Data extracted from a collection
* * * * * * *

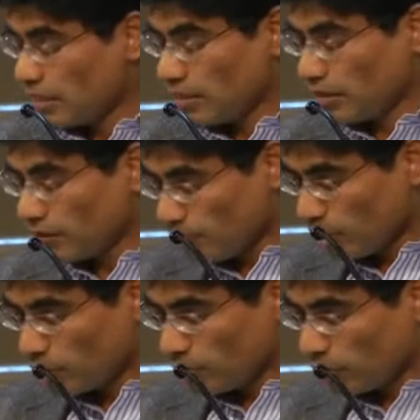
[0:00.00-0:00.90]
done
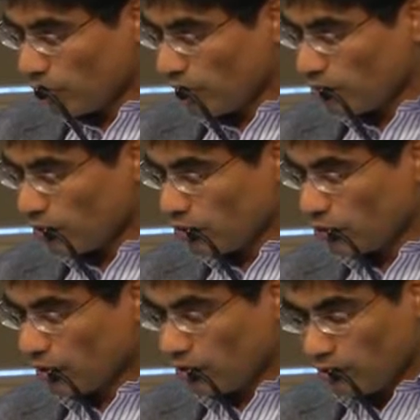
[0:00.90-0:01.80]
much more than what
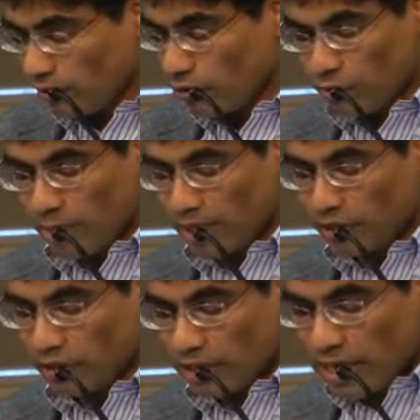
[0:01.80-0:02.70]
you can think or
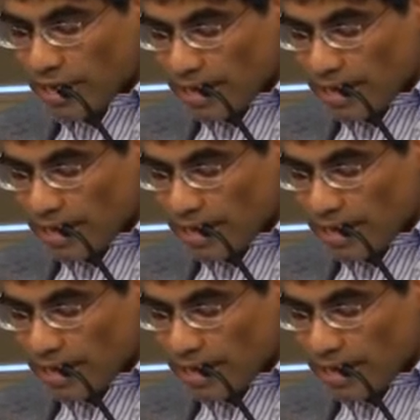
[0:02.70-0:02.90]
imagine?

* * * * * * *

Exercise instructions:
Retype all the records exactly and keep out every picture.

Task answer:
[0:00.00-0:00.90]
done
[0:00.90-0:01.80]
much more than what
[0:01.80-0:02.70]
you can think or
[0:02.70-0:02.90]
imagine?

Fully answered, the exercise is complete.